:: MATERIAL TO PROCESS ::

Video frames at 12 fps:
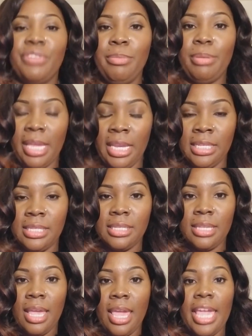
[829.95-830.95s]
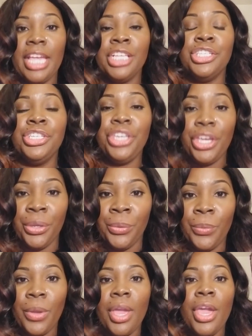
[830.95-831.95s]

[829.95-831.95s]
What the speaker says: replace is you.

:::

TASK STATEMENT: Each line above is to be copied exactly, and the pictures are to be dropped.

REPLY:
Video frames at 12 fps:
[829.95-830.95s]
[830.95-831.95s]

[829.95-831.95s]
What the speaker says: replace is you.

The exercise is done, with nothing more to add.